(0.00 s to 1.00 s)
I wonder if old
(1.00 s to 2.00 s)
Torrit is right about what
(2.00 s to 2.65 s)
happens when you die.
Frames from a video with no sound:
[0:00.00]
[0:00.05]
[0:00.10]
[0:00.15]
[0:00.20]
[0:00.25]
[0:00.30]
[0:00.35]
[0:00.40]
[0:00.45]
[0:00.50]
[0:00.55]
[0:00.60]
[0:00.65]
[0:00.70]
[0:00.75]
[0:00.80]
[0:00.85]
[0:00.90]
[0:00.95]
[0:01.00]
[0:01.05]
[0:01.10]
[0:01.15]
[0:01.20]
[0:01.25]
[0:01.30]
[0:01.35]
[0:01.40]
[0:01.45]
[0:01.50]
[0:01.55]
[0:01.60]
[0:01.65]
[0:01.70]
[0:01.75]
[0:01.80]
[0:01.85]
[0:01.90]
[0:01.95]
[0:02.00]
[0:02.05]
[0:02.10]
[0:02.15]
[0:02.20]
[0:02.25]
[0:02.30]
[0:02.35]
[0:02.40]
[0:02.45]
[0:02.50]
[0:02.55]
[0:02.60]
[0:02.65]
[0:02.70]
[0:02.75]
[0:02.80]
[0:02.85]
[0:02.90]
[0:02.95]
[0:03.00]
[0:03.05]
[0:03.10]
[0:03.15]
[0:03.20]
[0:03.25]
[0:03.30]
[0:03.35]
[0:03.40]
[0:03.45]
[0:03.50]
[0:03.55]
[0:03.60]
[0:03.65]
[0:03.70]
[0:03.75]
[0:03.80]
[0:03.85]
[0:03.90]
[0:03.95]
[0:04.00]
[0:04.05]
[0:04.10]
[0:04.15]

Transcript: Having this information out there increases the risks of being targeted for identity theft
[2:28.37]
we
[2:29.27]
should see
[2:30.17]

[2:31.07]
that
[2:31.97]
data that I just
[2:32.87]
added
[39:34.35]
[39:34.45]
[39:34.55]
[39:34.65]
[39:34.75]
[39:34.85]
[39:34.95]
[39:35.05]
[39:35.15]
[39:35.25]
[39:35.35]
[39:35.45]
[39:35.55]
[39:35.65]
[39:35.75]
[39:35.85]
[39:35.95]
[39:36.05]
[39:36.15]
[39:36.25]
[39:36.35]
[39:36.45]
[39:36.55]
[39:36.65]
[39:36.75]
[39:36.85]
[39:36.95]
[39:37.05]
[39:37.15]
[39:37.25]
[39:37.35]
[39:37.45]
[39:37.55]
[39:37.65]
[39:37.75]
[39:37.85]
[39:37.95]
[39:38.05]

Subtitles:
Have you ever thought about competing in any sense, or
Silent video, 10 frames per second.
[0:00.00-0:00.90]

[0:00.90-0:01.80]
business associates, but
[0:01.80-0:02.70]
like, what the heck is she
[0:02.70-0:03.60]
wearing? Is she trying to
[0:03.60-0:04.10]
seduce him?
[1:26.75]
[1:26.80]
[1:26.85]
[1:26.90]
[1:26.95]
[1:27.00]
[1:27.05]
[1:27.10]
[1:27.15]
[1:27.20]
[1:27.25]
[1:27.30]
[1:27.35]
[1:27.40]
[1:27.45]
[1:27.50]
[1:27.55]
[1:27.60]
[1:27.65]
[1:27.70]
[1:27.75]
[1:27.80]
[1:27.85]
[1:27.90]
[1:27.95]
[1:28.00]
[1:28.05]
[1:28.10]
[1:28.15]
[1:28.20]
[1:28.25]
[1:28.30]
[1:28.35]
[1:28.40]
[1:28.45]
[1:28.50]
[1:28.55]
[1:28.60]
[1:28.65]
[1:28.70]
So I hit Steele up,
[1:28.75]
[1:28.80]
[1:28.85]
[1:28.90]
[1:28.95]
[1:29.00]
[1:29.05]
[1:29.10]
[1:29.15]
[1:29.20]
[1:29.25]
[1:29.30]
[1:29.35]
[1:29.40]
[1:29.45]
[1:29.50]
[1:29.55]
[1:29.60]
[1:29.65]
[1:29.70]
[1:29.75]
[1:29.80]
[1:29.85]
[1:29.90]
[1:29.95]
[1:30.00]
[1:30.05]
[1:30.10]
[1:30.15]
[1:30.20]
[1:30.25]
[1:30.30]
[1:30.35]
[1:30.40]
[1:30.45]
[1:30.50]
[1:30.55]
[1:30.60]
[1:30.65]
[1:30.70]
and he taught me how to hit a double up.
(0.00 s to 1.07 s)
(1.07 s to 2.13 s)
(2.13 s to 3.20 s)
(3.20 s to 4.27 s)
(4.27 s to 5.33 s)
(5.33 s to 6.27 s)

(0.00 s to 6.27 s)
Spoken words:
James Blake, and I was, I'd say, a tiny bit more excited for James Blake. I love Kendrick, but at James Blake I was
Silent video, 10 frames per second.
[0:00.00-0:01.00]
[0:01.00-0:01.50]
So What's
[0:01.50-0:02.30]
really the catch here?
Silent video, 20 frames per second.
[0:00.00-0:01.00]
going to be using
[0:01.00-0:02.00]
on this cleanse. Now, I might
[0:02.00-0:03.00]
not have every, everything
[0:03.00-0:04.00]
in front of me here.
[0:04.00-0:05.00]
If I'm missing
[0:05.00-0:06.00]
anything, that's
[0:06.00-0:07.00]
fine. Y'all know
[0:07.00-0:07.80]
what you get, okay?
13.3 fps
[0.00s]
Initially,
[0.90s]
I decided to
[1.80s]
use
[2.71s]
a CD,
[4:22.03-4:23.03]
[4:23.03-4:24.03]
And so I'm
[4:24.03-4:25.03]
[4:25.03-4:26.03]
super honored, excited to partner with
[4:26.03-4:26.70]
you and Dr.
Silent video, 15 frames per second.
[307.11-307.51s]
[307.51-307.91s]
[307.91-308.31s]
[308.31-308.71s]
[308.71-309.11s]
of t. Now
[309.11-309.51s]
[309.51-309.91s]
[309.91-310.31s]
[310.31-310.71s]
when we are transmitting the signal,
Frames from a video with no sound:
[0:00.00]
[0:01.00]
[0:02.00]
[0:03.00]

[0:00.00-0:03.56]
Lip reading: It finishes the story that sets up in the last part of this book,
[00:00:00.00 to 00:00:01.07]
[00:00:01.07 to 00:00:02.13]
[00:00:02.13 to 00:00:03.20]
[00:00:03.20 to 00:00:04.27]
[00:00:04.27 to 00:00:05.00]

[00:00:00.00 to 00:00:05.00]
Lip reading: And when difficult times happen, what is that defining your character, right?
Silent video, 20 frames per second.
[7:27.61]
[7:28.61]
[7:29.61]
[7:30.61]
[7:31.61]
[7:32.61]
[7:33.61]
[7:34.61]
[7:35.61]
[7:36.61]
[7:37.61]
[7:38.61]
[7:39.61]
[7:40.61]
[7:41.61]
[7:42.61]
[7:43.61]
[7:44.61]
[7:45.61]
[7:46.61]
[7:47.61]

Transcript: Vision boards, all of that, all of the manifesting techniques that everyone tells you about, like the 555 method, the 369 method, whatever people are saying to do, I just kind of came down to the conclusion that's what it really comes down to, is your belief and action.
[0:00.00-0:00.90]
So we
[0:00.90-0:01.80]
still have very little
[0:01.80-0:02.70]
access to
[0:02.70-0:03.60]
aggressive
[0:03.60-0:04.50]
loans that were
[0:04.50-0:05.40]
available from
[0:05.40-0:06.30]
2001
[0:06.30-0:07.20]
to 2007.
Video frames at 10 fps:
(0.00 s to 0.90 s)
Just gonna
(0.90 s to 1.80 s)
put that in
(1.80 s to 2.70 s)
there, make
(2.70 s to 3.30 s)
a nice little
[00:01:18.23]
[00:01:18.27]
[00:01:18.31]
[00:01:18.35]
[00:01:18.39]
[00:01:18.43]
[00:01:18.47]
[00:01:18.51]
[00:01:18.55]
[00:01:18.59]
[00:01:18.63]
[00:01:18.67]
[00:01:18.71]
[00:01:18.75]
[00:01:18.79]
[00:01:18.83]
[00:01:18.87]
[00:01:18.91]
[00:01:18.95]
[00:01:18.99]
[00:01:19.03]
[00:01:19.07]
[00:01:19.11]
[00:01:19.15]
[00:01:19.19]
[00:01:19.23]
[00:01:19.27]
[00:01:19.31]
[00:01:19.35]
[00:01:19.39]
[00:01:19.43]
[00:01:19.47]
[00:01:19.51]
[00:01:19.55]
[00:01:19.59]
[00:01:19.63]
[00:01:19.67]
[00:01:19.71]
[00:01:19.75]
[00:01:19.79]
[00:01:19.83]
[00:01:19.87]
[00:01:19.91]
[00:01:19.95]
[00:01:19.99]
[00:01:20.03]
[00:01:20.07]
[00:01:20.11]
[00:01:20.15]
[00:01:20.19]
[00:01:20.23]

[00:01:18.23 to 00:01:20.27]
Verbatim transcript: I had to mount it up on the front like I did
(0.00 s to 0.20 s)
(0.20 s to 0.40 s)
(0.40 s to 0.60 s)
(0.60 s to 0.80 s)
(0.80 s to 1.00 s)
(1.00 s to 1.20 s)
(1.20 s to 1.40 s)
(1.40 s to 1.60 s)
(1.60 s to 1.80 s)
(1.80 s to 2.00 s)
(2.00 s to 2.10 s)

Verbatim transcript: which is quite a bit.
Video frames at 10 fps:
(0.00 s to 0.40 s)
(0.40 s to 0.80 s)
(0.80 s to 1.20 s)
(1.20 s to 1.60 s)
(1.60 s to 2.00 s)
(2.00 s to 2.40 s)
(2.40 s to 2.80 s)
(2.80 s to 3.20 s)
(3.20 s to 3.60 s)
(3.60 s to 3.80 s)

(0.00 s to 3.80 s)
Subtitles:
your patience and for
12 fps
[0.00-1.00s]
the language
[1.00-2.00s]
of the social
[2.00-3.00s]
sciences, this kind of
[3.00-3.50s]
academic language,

○ ○ ○

## About this exercise
Report, as a bare number, how many lines above contain the string "Verbatim".

## Result
2